» **Exercise aim**
Please check every line of the listing for "with" and copy each line where it is found.

= = = = = = =

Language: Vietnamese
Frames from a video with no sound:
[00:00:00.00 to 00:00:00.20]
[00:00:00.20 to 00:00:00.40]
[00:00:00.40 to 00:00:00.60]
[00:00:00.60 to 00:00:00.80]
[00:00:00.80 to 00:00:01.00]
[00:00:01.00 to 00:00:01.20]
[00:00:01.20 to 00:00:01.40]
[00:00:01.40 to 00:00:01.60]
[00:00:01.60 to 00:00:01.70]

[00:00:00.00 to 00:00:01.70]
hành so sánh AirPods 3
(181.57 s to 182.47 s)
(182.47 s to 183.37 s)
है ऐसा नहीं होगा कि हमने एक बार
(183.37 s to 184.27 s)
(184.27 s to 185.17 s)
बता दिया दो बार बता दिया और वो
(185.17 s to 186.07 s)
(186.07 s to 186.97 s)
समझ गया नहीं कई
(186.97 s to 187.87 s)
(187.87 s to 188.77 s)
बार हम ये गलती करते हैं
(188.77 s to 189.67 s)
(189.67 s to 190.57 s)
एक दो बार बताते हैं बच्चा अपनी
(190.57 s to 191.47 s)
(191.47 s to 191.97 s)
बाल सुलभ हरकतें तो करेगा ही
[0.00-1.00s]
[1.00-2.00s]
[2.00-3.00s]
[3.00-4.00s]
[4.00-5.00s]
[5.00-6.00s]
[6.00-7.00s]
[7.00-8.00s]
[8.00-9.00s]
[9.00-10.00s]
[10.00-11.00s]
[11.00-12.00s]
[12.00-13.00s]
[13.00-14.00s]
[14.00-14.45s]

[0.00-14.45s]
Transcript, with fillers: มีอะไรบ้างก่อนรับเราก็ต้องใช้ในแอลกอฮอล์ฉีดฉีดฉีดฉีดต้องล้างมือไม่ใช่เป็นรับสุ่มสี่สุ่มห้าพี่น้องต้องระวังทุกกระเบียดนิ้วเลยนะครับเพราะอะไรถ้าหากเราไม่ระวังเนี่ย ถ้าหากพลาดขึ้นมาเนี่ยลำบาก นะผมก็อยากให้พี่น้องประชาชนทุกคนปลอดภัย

= = = = = = =

» **Written reply**
Frames from a video with no sound:
Transcript, with fillers: มีอะไรบ้างก่อนรับเราก็ต้องใช้ในแอลกอฮอล์ฉีดฉีดฉีดฉีดต้องล้างมือไม่ใช่เป็นรับสุ่มสี่สุ่มห้าพี่น้องต้องระวังทุกกระเบียดนิ้วเลยนะครับเพราะอะไรถ้าหากเราไม่ระวังเนี่ย ถ้าหากพลาดขึ้นมาเนี่ยลำบาก นะผมก็อยากให้พี่น้องประชาชนทุกคนปลอดภัย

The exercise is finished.